ArgoCD tutorial¶
To implement GitOps workflow, we used Argo CD, the GitOps continuous delivery tool for Kubernetes which also names OpenShift Gitops on OpenShift. Argo CD models a collection of applications as a project and uses a Git repository to store the application's desired state (a gitops repo). Argo CD compares the actual state of the application in the cluster with the desired state defined in Git and determines if they are out of sync. When it detects the environment is out of sync, Argo CD can be configured to either send out a notification to kick off a separate reconciliation process or Argo CD can automatically synchronize the environments to ensure they match.
ArgoCD is deployed with OpenShift GitOps operator.
If you go to the Developer's Perspective, you can see a topology like:
Clicking the Argo Server node that contains the URL takes you to the Argo login page.
See this getting started tutorial and the core concepts.
Installation¶
Installing ArgoCD will include CRD, service account, RBAC policies, config maps, secret and will deploy Redis
and argocd server
. It makes sense to have one ArgoCD operator deployed per cluster. It can manage projects and within project, applications.
The better approach for installation is to use the Red Hat OpenShift GitOps operator.
# Example of operator installation from https://github.com/jbcodeforce/eda-gitops-catalog
oc apply -k openshift-gitops/operator/overlays/stable
After installing the OpenShift GitOps operator, an instance of Argo CD Operator is installed in the openshift-gitops
namespace which has all needed privileges to manage cluster configurations and application deployments. The following pods run:
argocd-application-controller-0 1/1 Running 0 20h
argocd-dex-server-9dc558f5-4dw4q 1/1 Running 2 20h
argocd-redis-759b6bc7f4-g2jbj 1/1 Running 0 20h
argocd-repo-server-5fbf484547-6x4rj 1/1 Running 0 20h
argocd-server-6d4678f7f6-vqs64
Argo CD console¶
To get the admin
user's password, get it from the secret
A route is created to the ArgoCD server:
Within the console we can create application, referencing git repositories, and to kubernetes clusters.
Prepare an application¶
In Argo CD terms, each deployable component is an application and applications are grouped into projects. Projects are not required for ArgoCD to be able to deploy applications, but it helps to organize applications and provide some restrictions on what can be done for applications that make up a project
One ArgoCD server can deploy applications to multiple k8s clusters.
Deploy from the UI¶
Follow the Getting started tutorial, but basically the idea is to define an application, that gets information from git repository to deploy something to k8s as manifests. The configuration specifies what to monitor from the Git and where to deploy the "thing".

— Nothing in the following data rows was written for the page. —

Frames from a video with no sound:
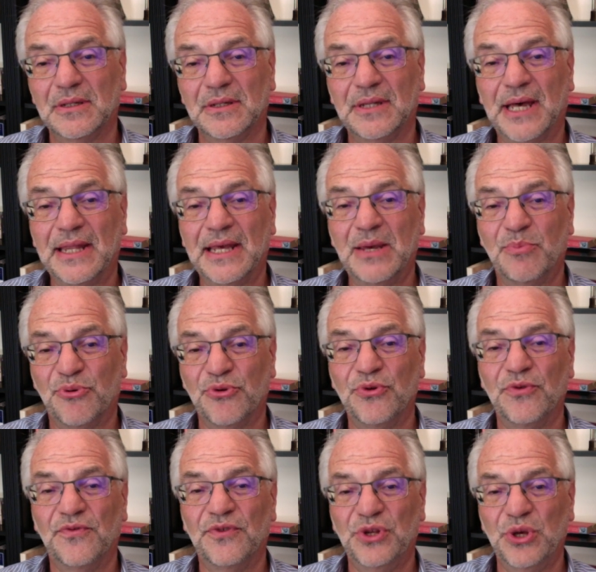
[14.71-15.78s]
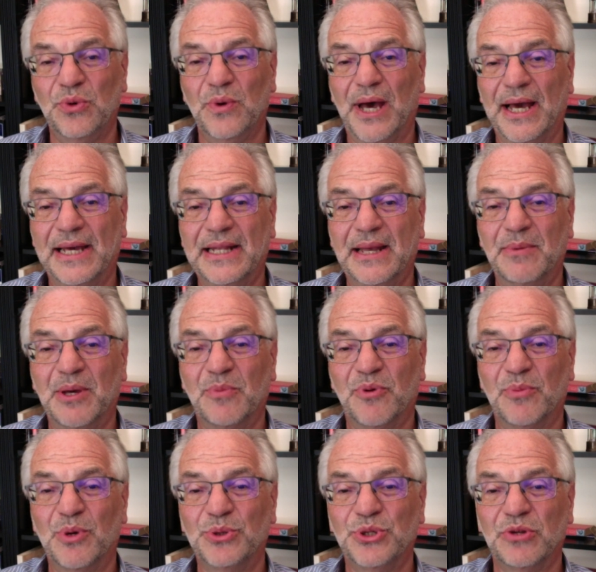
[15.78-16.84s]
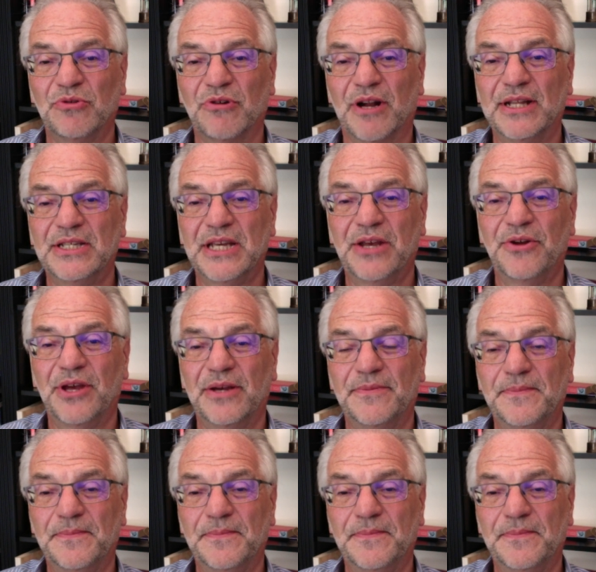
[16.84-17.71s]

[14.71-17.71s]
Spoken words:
that they approve new academic promotion criteria.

The thing will be a kustomization
to specify an application deployment.yaml, services, configmap... (It can also use an Helm chart and values files).
Deploy using argocd CLI¶
- Install argocd CLI
On MAC: brew install argocd
- If ArgoCD was installed manually, expose the API server: by default, the Argo CD API server is not exposed with an external IP. Update the service to use load balancer:
Get the IP address of the argocd server: oc get svc
then look at the LoadBalancer service (argocd-server) external-IP.
argocd login SERVERIP
then use admin user and password. You can also access the ArgoCD UI using the load balancer IP address, admin user and password.
- Define application: this is the deployable unit, which is map to a k8s deployment that references the image built during the CI pipeline. Each component, microservice or app is defined inits own folder and can use Helm or Kustomize to define the deployment, service, configmap...
You use one ArgoCD application per target environment.
Deploy from Yaml¶
Here is an example of argoCD app descriptor:
apiVersion: argoproj.io/v1alpha1
kind: Application
metadata:
name: app-q-order-ms
annotations:
argocd.argoproj.io/sync-wave: "300"
labels:
gitops.tier.layer: applications
finalizers:
- resources-finalizer.argocd.argoproj.io
spec:
destination:
namespace: openshift-gitops
server: https://kubernetes.default.svc
project: applications
source:
path: quarkus-order-ms/config/dev
syncPolicy:
automated:
prune: true
selfHeal: true
On the application tile, we can use the 'SYNC' to deploy the application or use argocd app sync <appname>
.
ArgoCD app of app¶
The concept is to use a bootstrap application that will start other apps from gitops repository. (See video presentation here)
Connect pipeline to deployment¶
Once the manifests for a given app are defined in the gitops repository, we need to have the pipeline being able to update the deployment descriptor with the image reference and tag defined as part of the build pipeline.
The pipeline needs to have the git credentials to be able to write to the gitops repository. Credentials are saved in a secret and a configmap define github host, user.